The Best Buttermilk Substitutions

 Buttermilk Substitute

Let’s take a quick minute to talk about buttermilk.

What is buttermilk?  Buttermilk is a slightly sour milk.   The sourness of buttermilk comes acids in the milk, most notably, lactic acids.  Because the proteins in buttermilk are slightly curdled, buttermilk is slightly thicker than regular milk, but not quite as thick as cream.  Buttermilk is also usually much lower in fat than regular milk and cream.

Say you wanted to make some butter and buttermilk waaaaay back in the day.  First you’d take your fresh milk from the cow, let’s say a big old bucket full… and you’d leave it out at room temperature for a few days.  After a few days the rich cream would separated and formed a thick layer on top of the milk.  During these few days, the milk would fermented a bit from the lactic acid forming bacterias in the milk.  Gross?  Not at all!  The bacteria produced would help lower the pH of the milk and protect with milk from icky microorganisms, making the butter easier to churn.  Once the butter is churned the residual liquid that’s produced…. that’s buttermilk!

Nowadays, buttermilk is a whole other production.  Cultured buttermilk, as it is called in the United States these days, is a pasteurized milk product.  Instead of letting the milk ferment naturally, most dairies now add a culture of lactic acid bacteria to produce the same thickening and curdling of the milk.  Many dairies also add tiny yellow colored flecks of butter to simulate the old fashioned product.
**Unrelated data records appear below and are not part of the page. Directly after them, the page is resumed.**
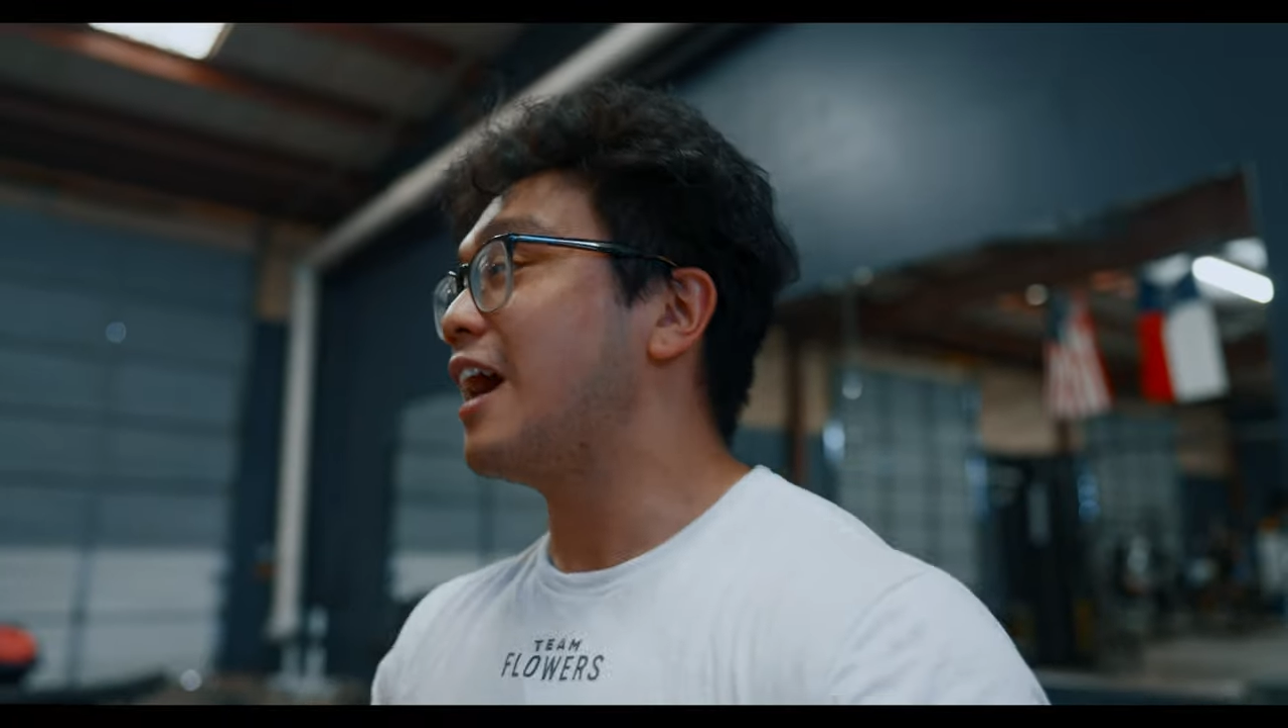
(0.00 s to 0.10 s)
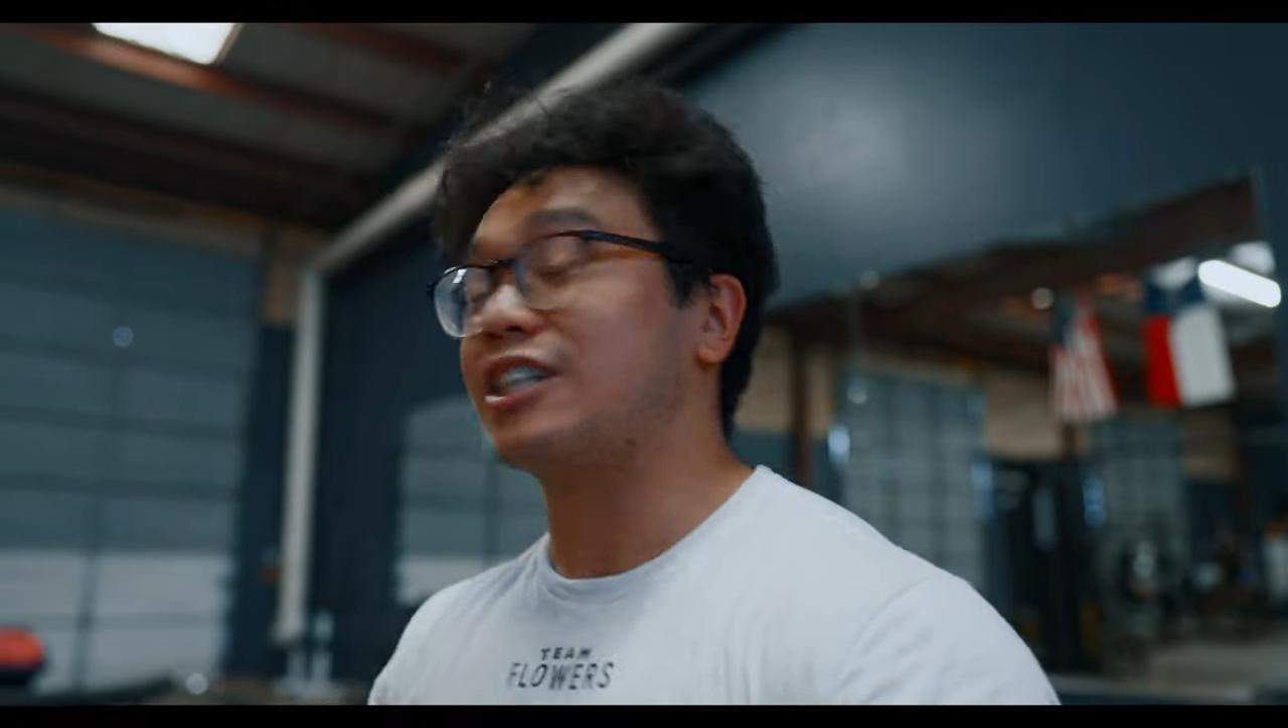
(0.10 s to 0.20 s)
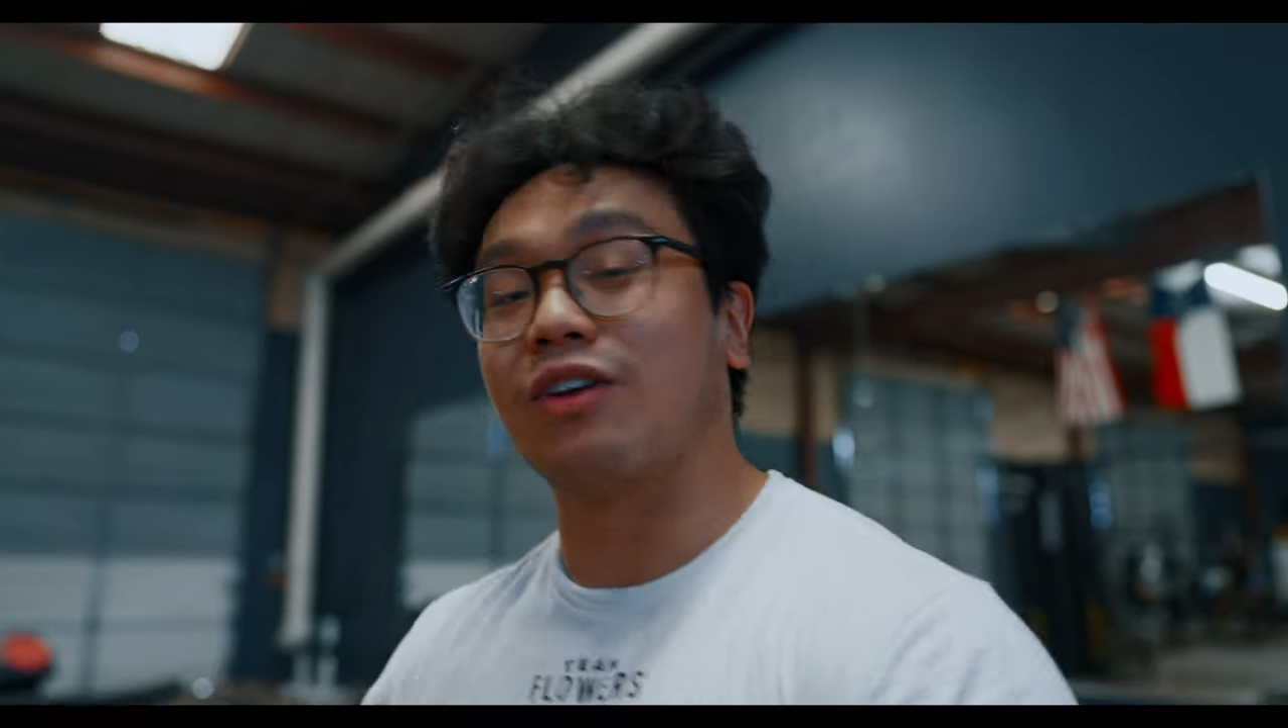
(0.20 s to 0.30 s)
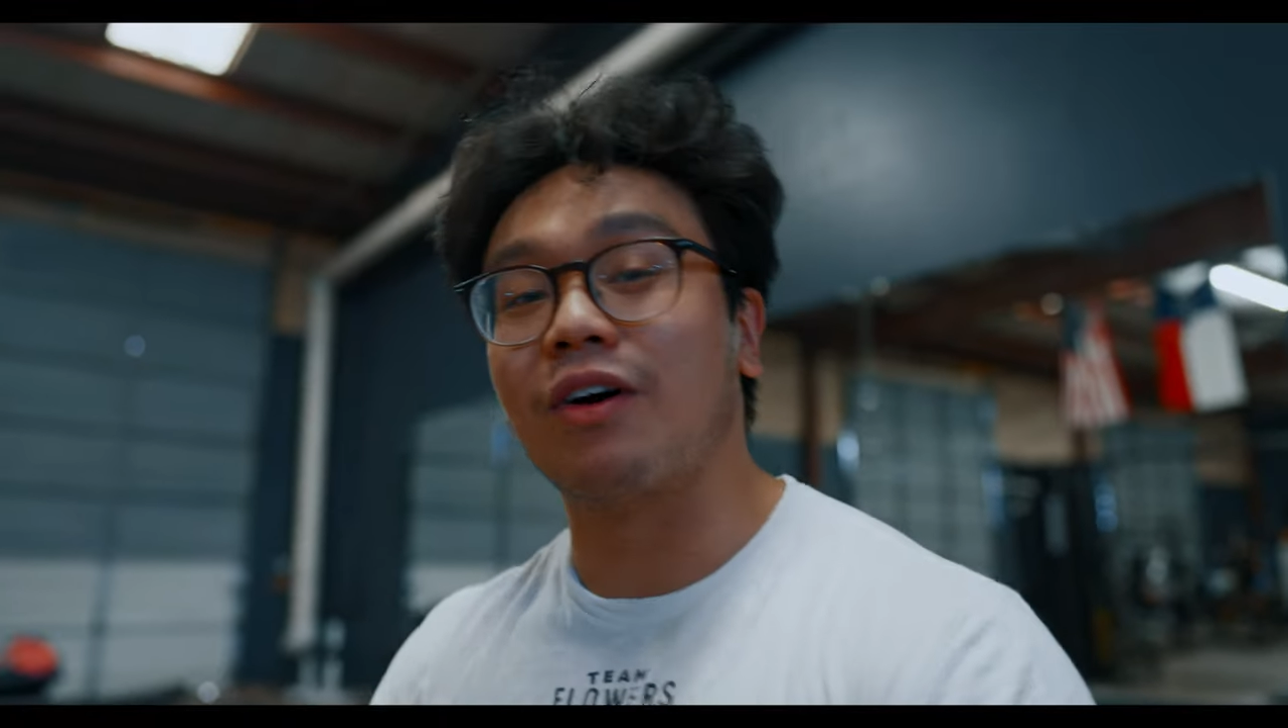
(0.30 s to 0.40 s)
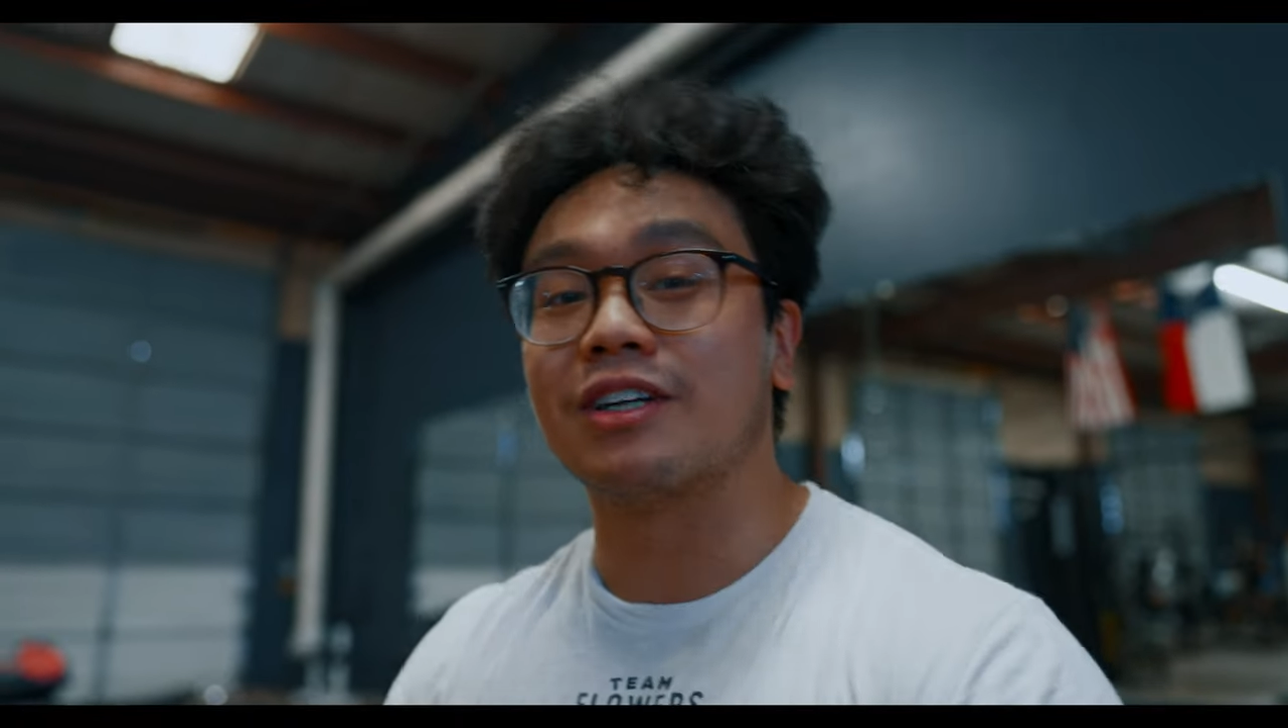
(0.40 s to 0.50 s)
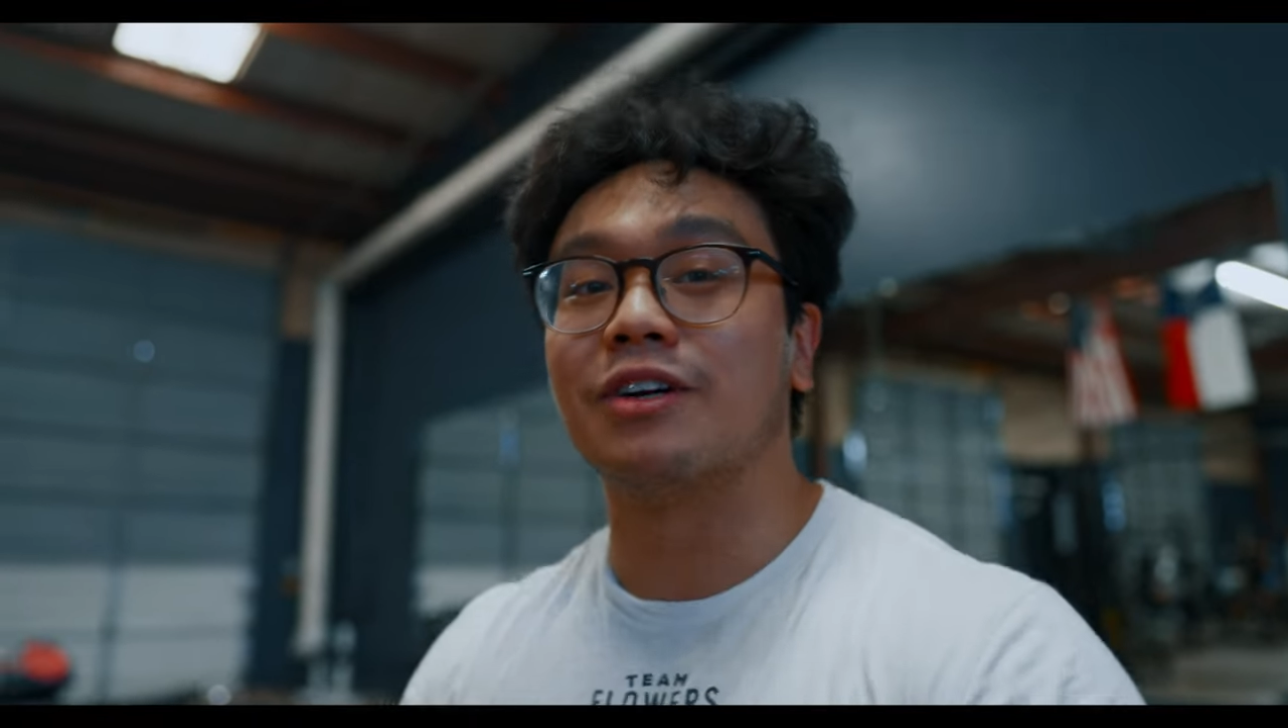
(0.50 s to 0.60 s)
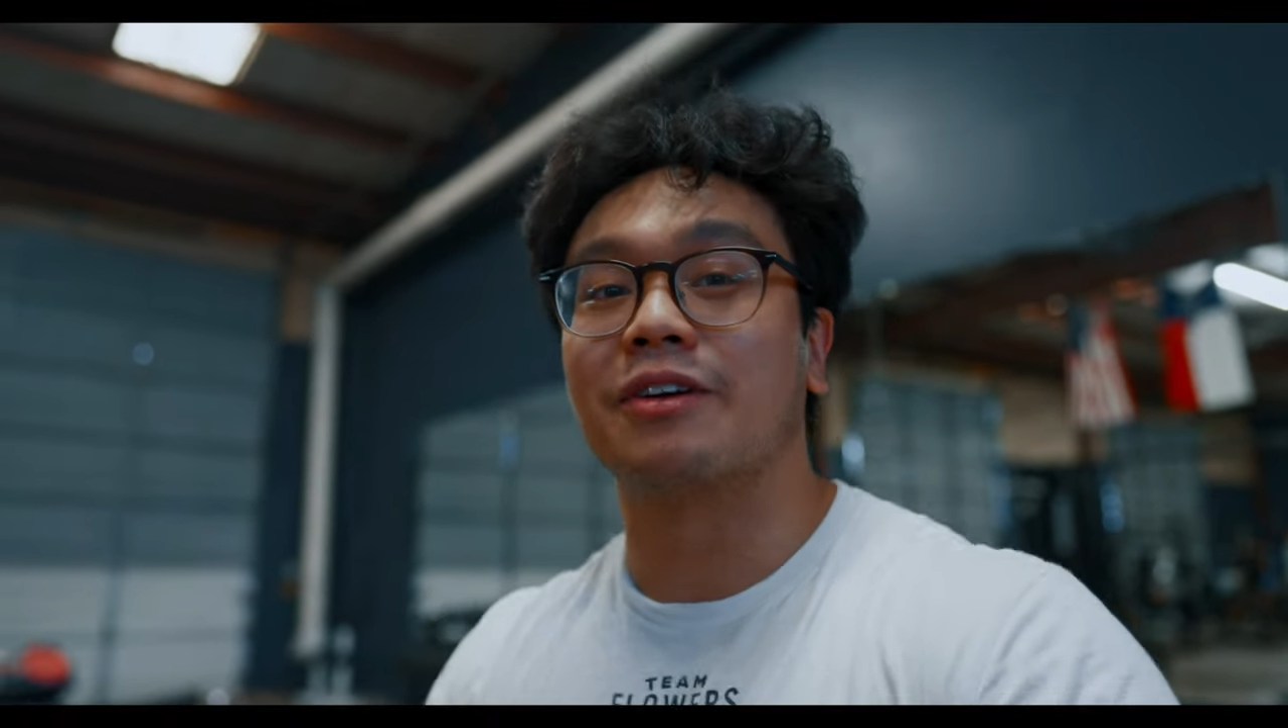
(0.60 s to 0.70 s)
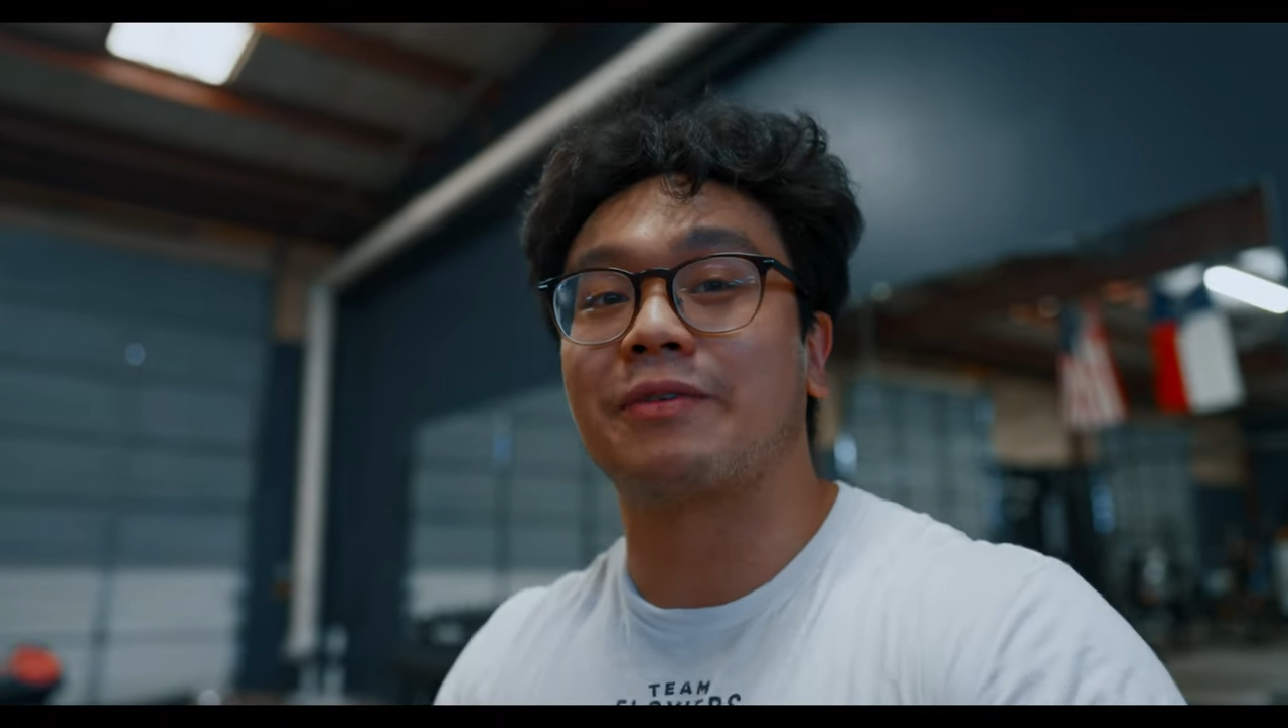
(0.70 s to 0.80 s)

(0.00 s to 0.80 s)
As long as you're doing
Buttermilk is an important part of baking.  The acidic milk combined with baking soda in a recipe is a baker’s dream.  See… when baking soda is combined with the lactic acids of buttermilk, the soda releases carbon dioxide that when heated, released tiny bubbles that expand and lift and lighten whatever you’re baking.

But what if you’re plum out of buttermilk?  There are solutions…. let’s talk.

Buttermilk Substitute

In a pinch and you’ve run out of buttermilk?

Lemon and Milk 

In a 1-cup measuring cup, add 1 Tablespoon of fresh lemon juice.  Top the lemon juice with with skim, low fat or whole milk.  Stir and let sit for two minutes.  After two minutes, your milk is both acidic and curdled.  Perfect!

Yogurt and Milk

Mix 3/4 cup plain yogurt with 1/4 cup of milk.  Stir and make it a quick substitution for buttermilk.

Milk and Cream of Tartar

Mix 1 cup of milk with 1 3/4 teaspoon cream of tartar.  To ensure that the mixture doesn’t get lumpy, mix the cream of tartar with 2 Tablespoons of milk.  Once mixed add the rest of the cup of milk.  Cream of tartar is an acid and will simulate the acidic environment of buttermilk in a pinch.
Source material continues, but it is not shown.